The Government has announced that a Holidays Act Working Group will be established to carry out a full review of the Holidays Act 2003.
In recent times, it has become clear that there are widespread compliance issues with the Holidays Act. MBIE estimates that between 10 to 40% of the workforce could be affected by Holidays Act compliance issues with a potential cost to the economy of between $292 million and $2.29 billion.
Previous efforts to address compliance issues have focused on identifying issues with payroll systems and making holiday pay arrears payments to employees. However, it is now widely accepted that there are issues with both the implementation of the legislation and the legislation itself.
The purpose of the Working Group's review is to make recommendations for change that:
- Provide clarity and certainty around entitlements for both employers and employees;
- Are simpler and more readily applicable to irregular working arrangements than the current Act;
- Will be user-friendly with payroll systems;
- Minimise compliance costs for employers; and
- Protect employee entitlements.
Ultimately, these recommendations may lead to legislative changes that will establish a simpler and more user-friendly framework fit for the present and future employment landscape.
While this will be welcome news for many employers, the Working Group, which will be made up of employer, worker and government representatives, is not expected to report on its recommendations until mid-2019. Any legislative changes arising from the Working Group's recommendations are likely to be at least two years away.
Until then, employers are expected to ensure compliance with the current Holidays Act. The Labour Inspectorate will continue its compliance monitoring functions through audits and investigations.
Employers should note that the repercussions of non-compliance are serious. Employers who are found in breach of the Holidays Act will be required to back pay all current and former employees any arrears owing for the previous six years. Arrears payments can be significant and estimates from MBIE suggest that employees could be owed, on average, between $250 and $500 per year.
For more serious cases of non-compliance, employers may be liable to pay penalties of up to $20,000 per breach – in addition to any arrears payments.

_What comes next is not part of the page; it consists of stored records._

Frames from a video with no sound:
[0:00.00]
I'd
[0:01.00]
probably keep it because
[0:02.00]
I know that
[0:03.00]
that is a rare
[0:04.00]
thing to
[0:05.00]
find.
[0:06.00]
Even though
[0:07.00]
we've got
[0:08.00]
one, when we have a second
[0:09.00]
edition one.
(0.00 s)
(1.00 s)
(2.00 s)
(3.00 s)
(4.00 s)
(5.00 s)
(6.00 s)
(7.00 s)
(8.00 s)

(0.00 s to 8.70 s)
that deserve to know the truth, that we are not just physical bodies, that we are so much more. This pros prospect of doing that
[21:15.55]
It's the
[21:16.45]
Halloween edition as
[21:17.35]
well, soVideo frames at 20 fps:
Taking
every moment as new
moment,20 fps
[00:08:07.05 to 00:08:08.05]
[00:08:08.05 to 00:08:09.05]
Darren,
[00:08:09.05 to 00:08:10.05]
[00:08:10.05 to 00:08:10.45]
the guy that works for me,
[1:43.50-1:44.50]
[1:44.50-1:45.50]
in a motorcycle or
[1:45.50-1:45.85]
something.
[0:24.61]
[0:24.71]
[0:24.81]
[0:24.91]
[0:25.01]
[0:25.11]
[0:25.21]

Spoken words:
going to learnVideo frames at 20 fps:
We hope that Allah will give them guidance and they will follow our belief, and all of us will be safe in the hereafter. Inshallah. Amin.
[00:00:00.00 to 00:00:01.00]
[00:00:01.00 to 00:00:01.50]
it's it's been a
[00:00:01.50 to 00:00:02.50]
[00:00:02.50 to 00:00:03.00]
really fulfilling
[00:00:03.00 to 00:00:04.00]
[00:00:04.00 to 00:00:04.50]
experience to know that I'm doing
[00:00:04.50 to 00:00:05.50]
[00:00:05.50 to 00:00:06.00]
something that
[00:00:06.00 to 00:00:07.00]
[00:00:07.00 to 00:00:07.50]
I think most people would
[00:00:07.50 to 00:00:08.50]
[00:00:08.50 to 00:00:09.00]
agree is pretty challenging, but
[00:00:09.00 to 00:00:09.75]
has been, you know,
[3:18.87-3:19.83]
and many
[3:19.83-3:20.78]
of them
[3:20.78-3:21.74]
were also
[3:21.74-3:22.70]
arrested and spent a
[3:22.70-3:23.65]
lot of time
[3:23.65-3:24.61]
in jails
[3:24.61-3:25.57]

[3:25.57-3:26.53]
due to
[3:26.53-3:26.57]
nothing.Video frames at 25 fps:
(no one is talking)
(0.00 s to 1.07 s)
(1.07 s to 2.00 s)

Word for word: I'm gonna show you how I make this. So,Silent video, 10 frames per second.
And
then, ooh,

The Act also provides that where the breach is committed by an entity such as a company, a person who is an officer of the entity may be treated as a person involved in the breach and may be held personally liable to any penalties or arrears payments. This includes directors, partners and any other person who is in a position to exercise significant influence over the management or administration of the entity. This can extend to HR, payroll managers and even external advisors.
We recommend that employers continue to take a proactive approach to ensure compliance with their obligations under the Holidays Act by auditing their payroll systems and ensuring they are correctly configured and that the correct method of payment is being used in every circumstance.